**Task brief:** Omit all pictures. Reproduce exactly the lines from the first line of the records below through the line with "[00:00:00.00 to 00:00:14.10]".

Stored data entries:

------

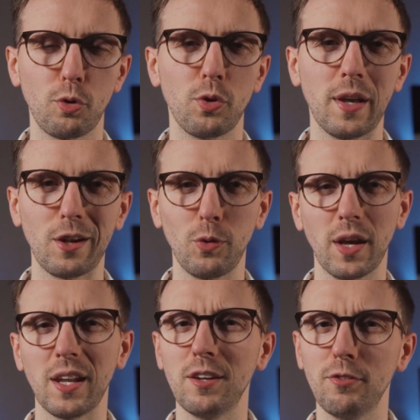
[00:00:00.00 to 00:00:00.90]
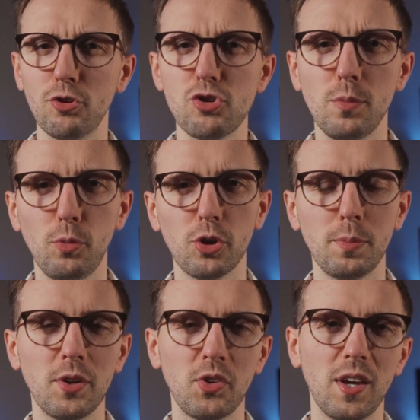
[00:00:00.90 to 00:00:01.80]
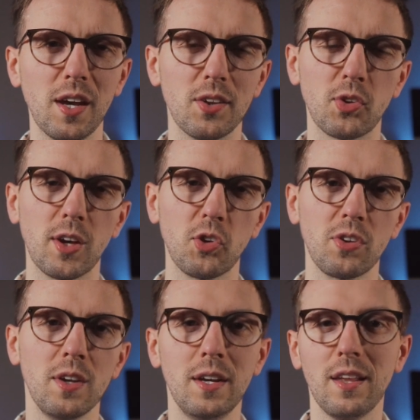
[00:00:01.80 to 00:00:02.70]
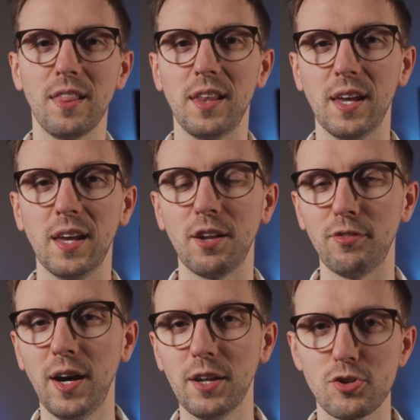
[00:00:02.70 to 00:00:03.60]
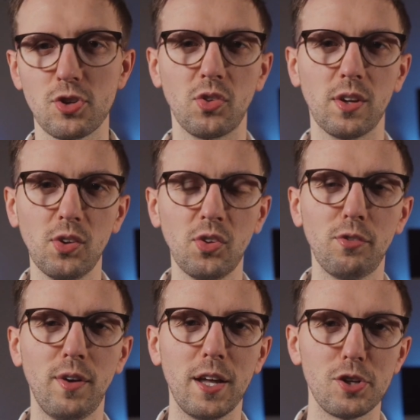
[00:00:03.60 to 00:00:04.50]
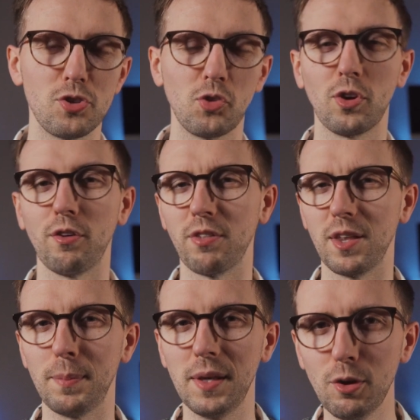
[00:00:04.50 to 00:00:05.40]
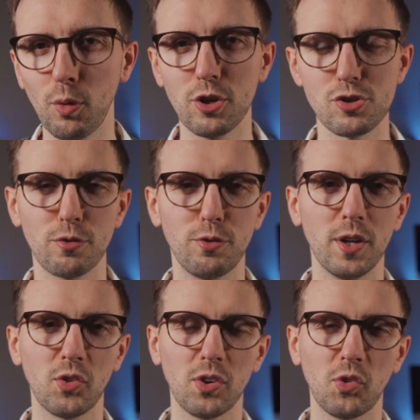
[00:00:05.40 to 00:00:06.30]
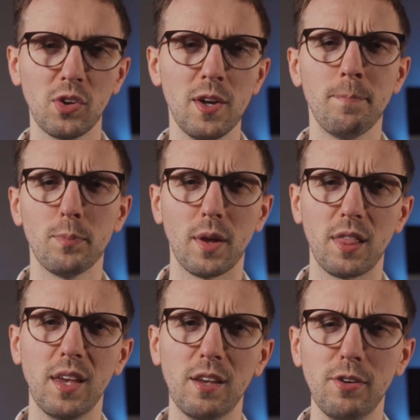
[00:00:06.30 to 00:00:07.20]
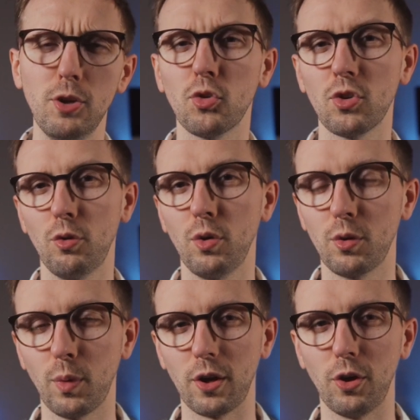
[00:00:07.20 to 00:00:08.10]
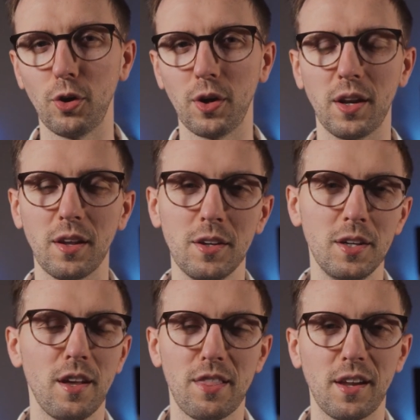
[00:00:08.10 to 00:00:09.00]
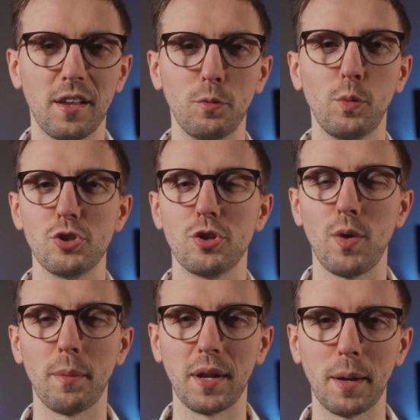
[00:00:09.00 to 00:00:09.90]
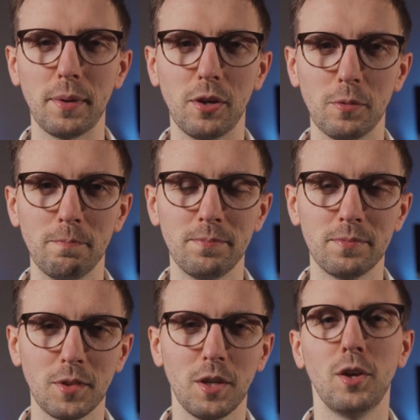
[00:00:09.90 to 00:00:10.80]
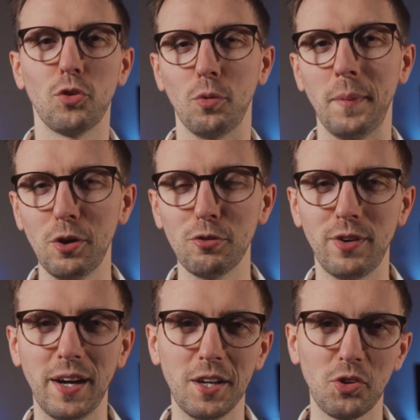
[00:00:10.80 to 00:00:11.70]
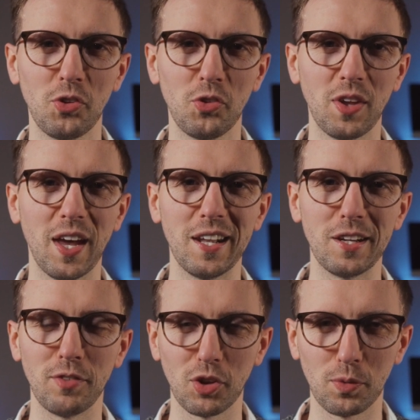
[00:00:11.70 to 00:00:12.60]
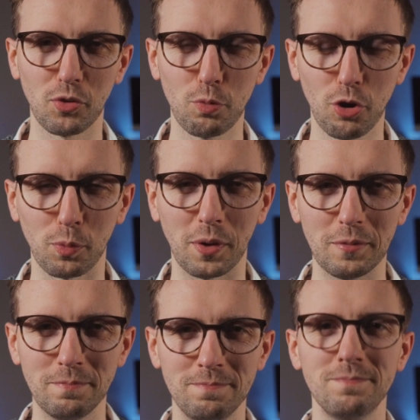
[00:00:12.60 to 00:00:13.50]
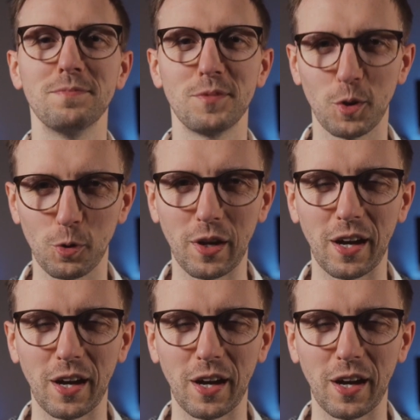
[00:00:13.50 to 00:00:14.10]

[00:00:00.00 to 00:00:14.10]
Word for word: could take a look at individual multiples here and discuss the advantages and disadvantages of the P E ratio, for instance, but the video is already quite long and I think it, we should wrap it up here. So may your finances and investments prosper. Good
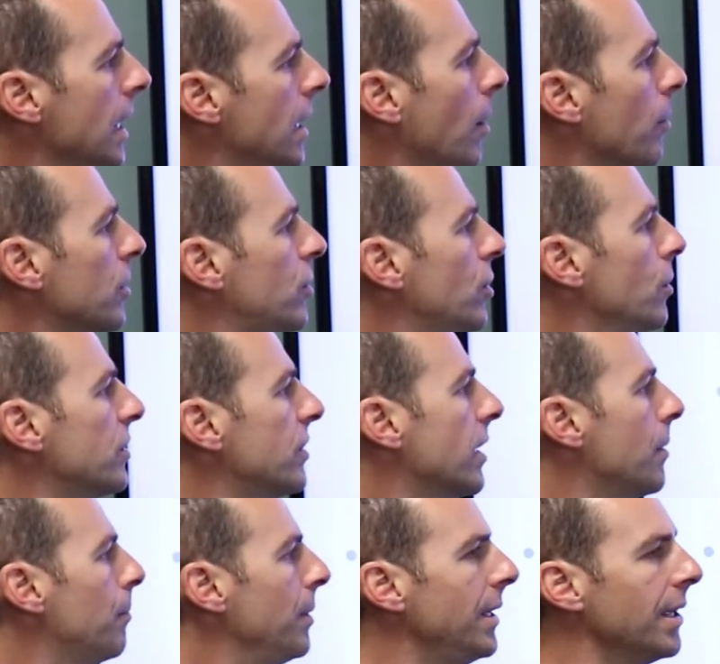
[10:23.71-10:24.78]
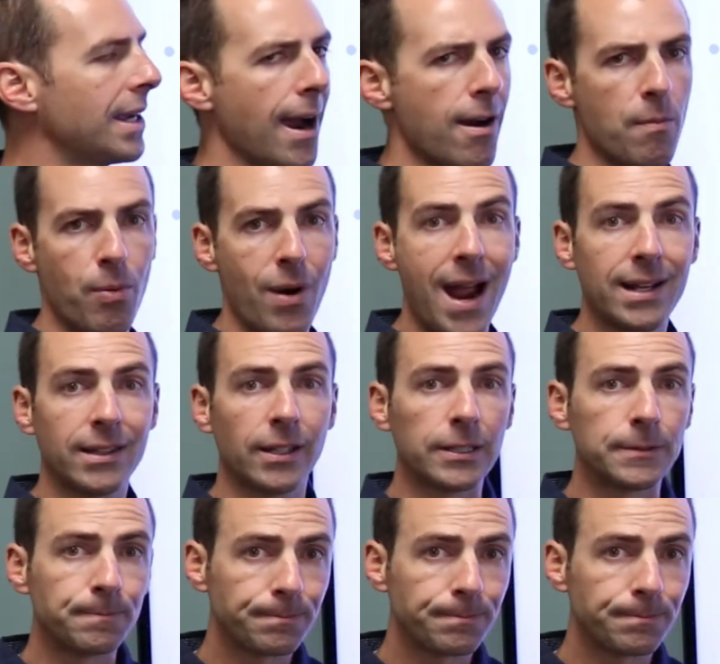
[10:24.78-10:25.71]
Number 2 is going to be chiropractic.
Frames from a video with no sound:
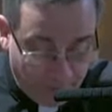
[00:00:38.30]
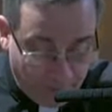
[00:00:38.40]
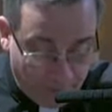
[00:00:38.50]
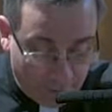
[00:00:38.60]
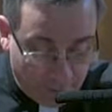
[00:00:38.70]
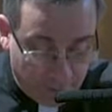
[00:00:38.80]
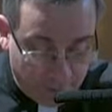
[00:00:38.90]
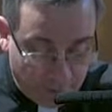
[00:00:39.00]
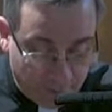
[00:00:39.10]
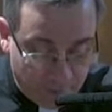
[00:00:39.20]
At other
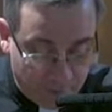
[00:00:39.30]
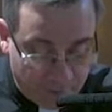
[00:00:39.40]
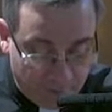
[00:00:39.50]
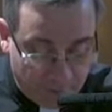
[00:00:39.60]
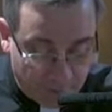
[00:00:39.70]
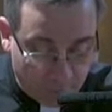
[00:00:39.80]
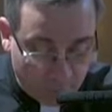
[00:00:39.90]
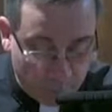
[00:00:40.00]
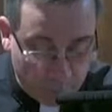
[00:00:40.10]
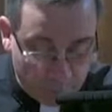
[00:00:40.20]
times, nails
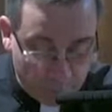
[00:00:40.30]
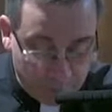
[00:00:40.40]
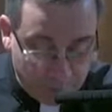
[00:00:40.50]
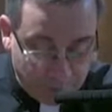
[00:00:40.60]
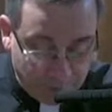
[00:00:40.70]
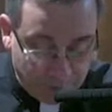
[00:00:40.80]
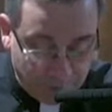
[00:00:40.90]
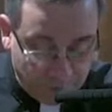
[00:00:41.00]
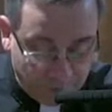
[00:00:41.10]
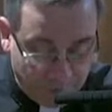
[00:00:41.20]
were used, at least
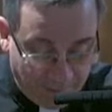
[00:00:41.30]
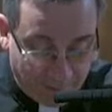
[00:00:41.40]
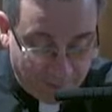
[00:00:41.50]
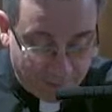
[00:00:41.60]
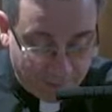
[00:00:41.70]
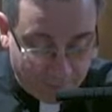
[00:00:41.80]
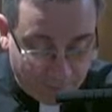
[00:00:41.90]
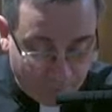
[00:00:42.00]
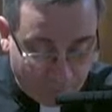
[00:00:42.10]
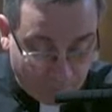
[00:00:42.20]
for the hands.
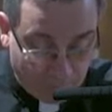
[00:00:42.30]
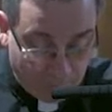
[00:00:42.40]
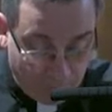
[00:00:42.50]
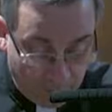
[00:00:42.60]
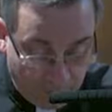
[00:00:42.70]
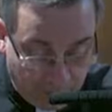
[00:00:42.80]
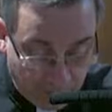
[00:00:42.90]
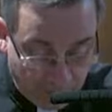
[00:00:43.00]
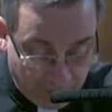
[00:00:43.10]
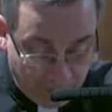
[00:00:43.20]
The
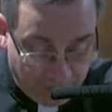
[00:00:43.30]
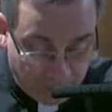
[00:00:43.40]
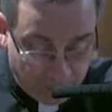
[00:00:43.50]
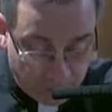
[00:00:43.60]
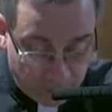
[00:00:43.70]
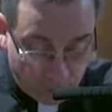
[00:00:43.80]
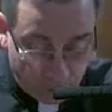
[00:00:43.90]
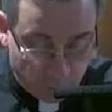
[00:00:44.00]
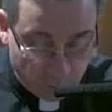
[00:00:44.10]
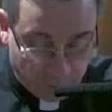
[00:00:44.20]
Passion accounts don't
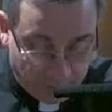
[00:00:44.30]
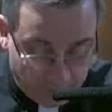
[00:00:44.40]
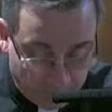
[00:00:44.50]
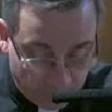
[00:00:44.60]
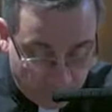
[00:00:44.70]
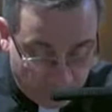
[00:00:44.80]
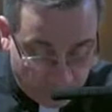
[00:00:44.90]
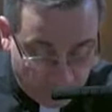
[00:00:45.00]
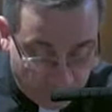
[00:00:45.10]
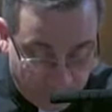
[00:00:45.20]
provide
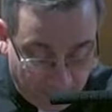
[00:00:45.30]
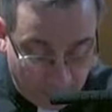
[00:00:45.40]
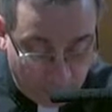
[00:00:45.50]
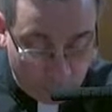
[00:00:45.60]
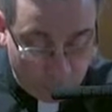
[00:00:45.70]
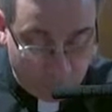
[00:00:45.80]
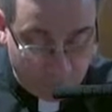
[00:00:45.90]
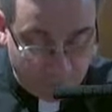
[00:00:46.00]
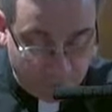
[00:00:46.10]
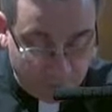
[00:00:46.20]
information about the wounds of
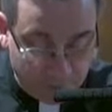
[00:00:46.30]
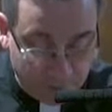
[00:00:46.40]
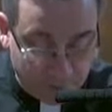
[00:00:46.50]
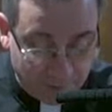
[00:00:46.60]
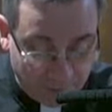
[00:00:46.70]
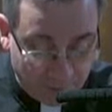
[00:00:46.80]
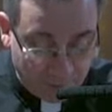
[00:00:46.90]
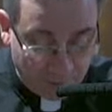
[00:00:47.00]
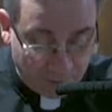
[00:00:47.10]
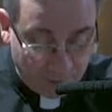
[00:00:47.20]
Jesus except
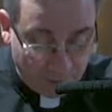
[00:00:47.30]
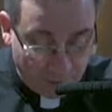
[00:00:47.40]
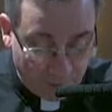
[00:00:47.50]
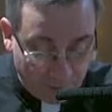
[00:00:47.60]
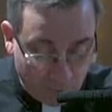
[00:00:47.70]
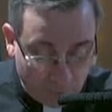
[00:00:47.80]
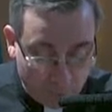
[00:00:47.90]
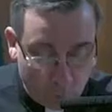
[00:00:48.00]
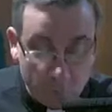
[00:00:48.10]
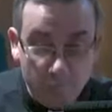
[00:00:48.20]
for the
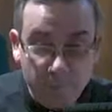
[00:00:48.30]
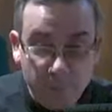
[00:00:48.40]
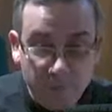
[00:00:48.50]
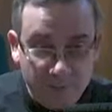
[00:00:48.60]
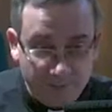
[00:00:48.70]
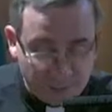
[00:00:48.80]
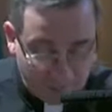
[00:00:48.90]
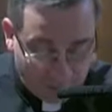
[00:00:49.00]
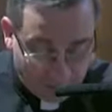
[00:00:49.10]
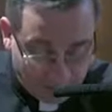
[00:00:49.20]
wound in his
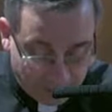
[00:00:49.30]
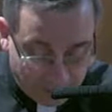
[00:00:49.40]
side.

------

**Exercise result:**
[00:00:00.00 to 00:00:00.90]
[00:00:00.90 to 00:00:01.80]
[00:00:01.80 to 00:00:02.70]
[00:00:02.70 to 00:00:03.60]
[00:00:03.60 to 00:00:04.50]
[00:00:04.50 to 00:00:05.40]
[00:00:05.40 to 00:00:06.30]
[00:00:06.30 to 00:00:07.20]
[00:00:07.20 to 00:00:08.10]
[00:00:08.10 to 00:00:09.00]
[00:00:09.00 to 00:00:09.90]
[00:00:09.90 to 00:00:10.80]
[00:00:10.80 to 00:00:11.70]
[00:00:11.70 to 00:00:12.60]
[00:00:12.60 to 00:00:13.50]
[00:00:13.50 to 00:00:14.10]

[00:00:00.00 to 00:00:14.10]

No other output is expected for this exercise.